Piezoelectric effect works both ways:
Applying voltage across a piezo material will cause it to change shape (usually expand or bend).
Bending or squishing a piezo material will cause it to generate charge and current.
In the case of a crystal oscillator, the crystal is cut in such a way to resonate at the desired frequency.
If you want to think about it in the time-domain, if you apply a voltage pulse to the crystal, it will bend and then resonate, convert these vibrations back into voltage, and it will output a damped oscillation at its characteristic frequency. It is a bit like a tuning fork: you hit it, then it goes "dunnnnnnnnnn" as it keeps oscillating. Without any extra energy input, the the energy will dissipate, and the oscillations will dampen and eventually stop.

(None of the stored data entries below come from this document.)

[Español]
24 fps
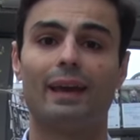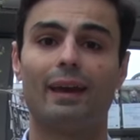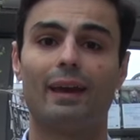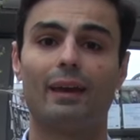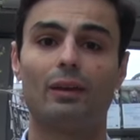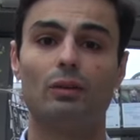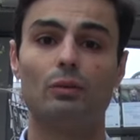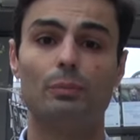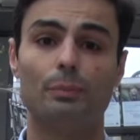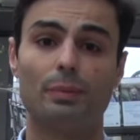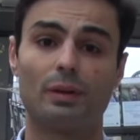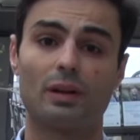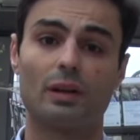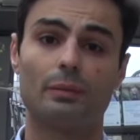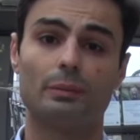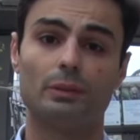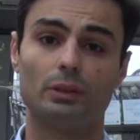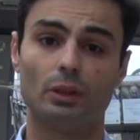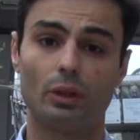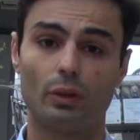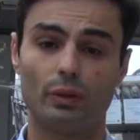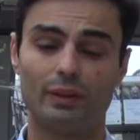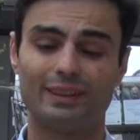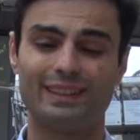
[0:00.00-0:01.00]
en un
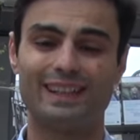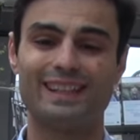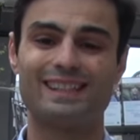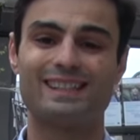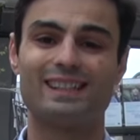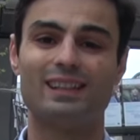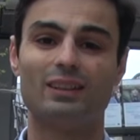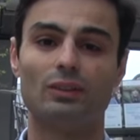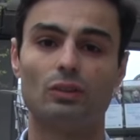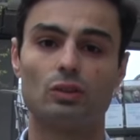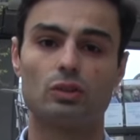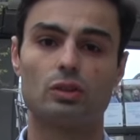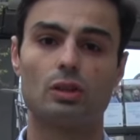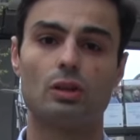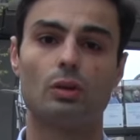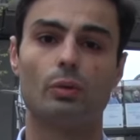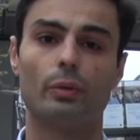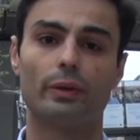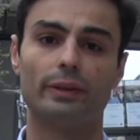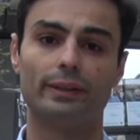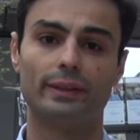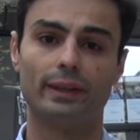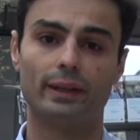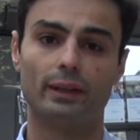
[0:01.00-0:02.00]
Parlamento de
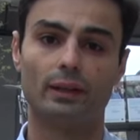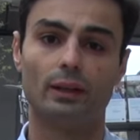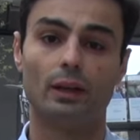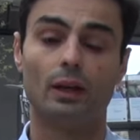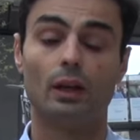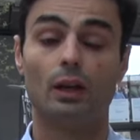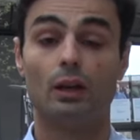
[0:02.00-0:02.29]
350.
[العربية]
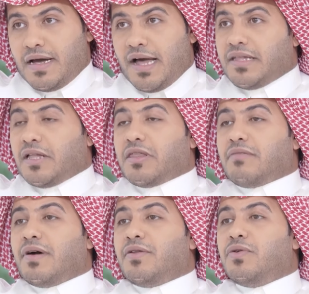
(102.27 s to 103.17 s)
حتى
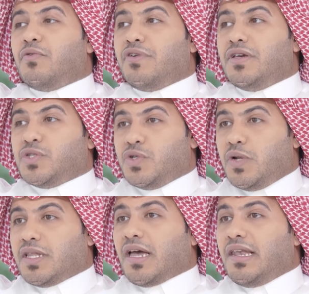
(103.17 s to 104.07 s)
تضمن انه في
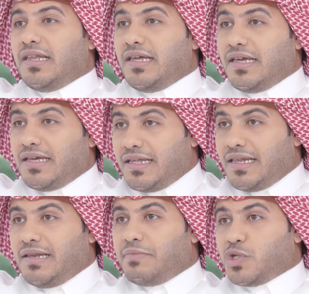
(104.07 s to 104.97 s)
سيوله تخلي
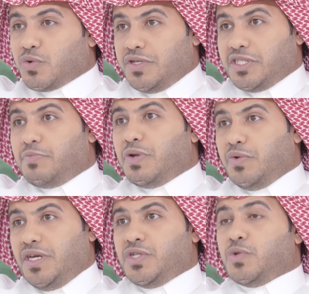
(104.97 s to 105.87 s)
المشروع يستمر
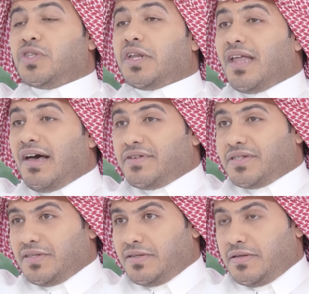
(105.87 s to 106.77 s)
ويعيش ويقدر ينافس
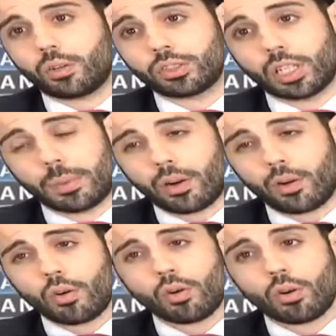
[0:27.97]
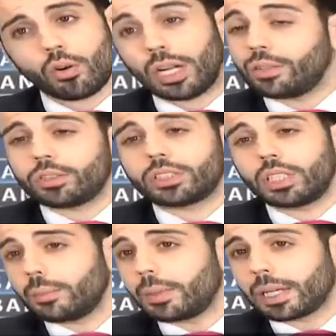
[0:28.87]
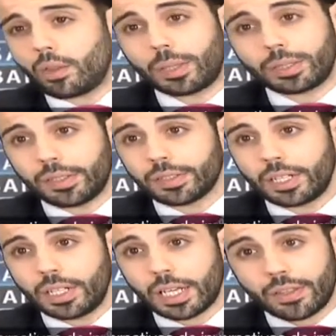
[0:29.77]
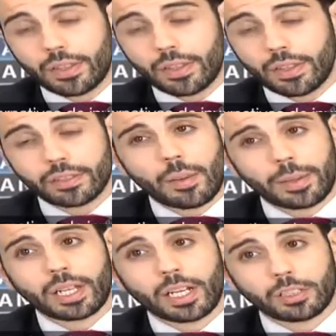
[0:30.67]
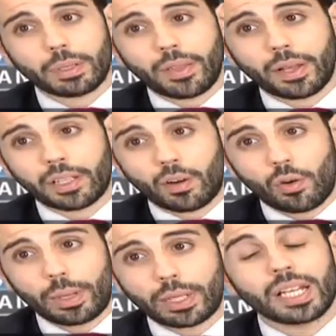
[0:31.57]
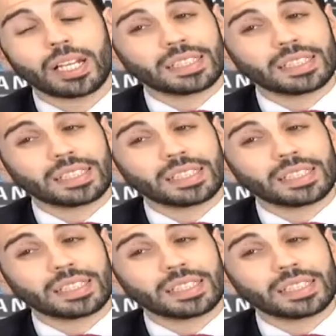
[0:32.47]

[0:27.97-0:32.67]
conservarlo conservarlo, al que no esté en el mercado mantenerse en liquidez, sencillamente a la espera de que se rompan.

In the frequency domain, this translates into an impedance curve with a high-Q peak and a sharp phase shift at the resonance frequency.

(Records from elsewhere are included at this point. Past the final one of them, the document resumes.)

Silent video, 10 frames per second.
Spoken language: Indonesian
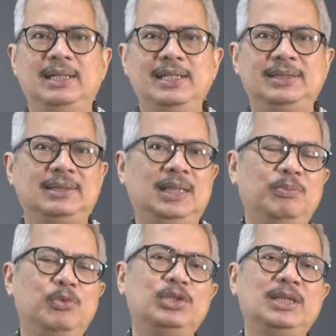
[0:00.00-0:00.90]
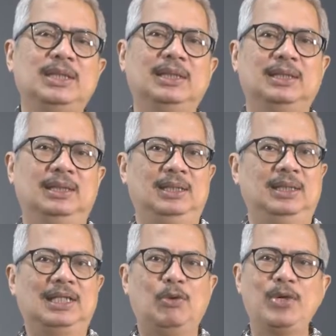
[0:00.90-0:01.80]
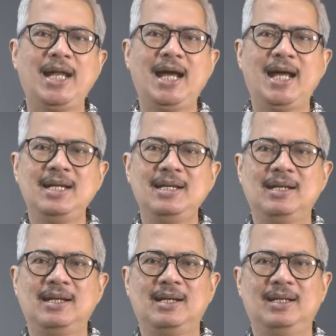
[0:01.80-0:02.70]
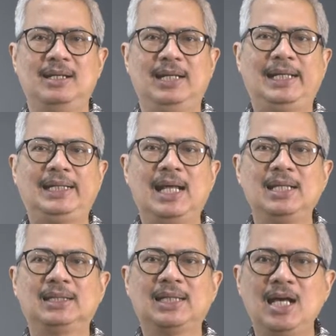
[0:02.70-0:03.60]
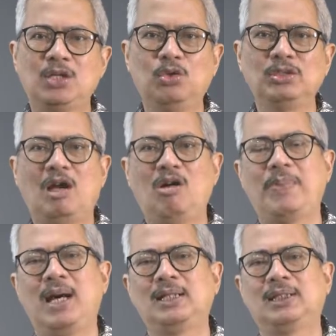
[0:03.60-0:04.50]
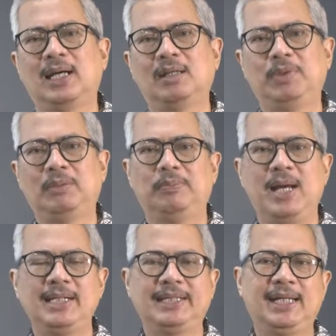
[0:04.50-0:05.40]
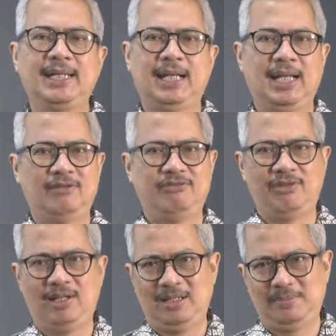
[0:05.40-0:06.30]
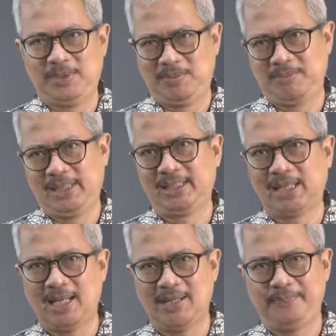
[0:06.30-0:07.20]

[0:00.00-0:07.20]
distribusi, kewenangan, dan tanggung jawab antar berbagai level pemerintah.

The role of the feedback amplifier is to feed back the signal into the crystal so the oscillations keep going. It's like pushing someone on a swing: to keep it going, the push has to be applied with the correct phase.

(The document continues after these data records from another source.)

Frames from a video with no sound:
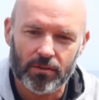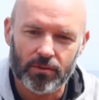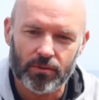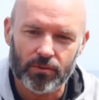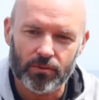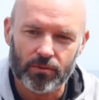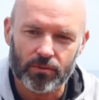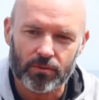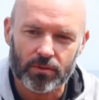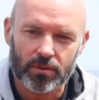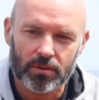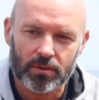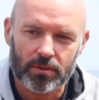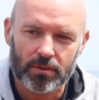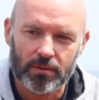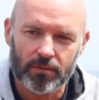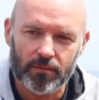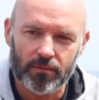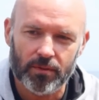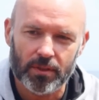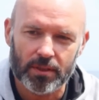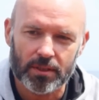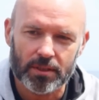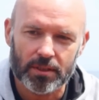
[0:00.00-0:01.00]
już
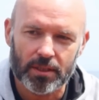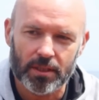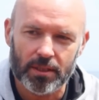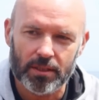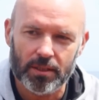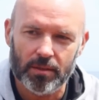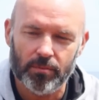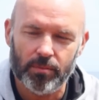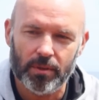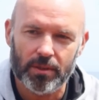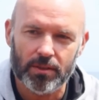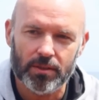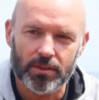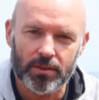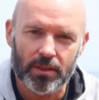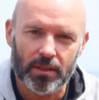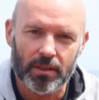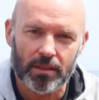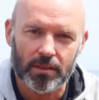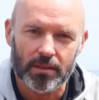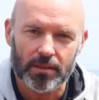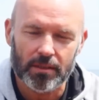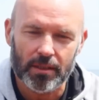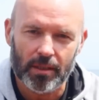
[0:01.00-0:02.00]
więcej nie
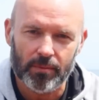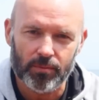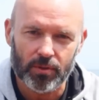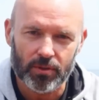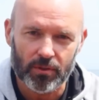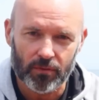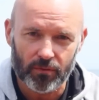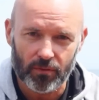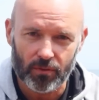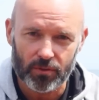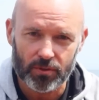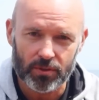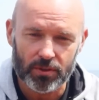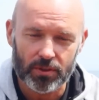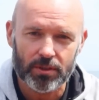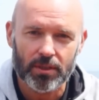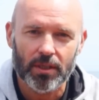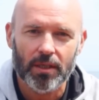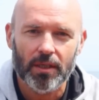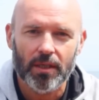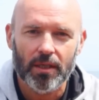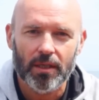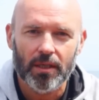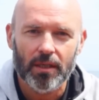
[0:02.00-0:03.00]
będzie nami dowodzić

As per Nyquist's stability criteria, if a feedback circuit has 180° phase shift and unity gain at a frequency, then it will oscillate at this frequency. The sharp impedance peak and sharp phase transition from the crystal at resonance create this condition, so the amplifier feeds back the signal into the crystal with the correct phase to sustain oscillations.
What you say about noise is more about how the circuit starts. When it is powered up, the crystal is not oscillating, but the circuit will amplify its own noise until there is enough to excite the resonance.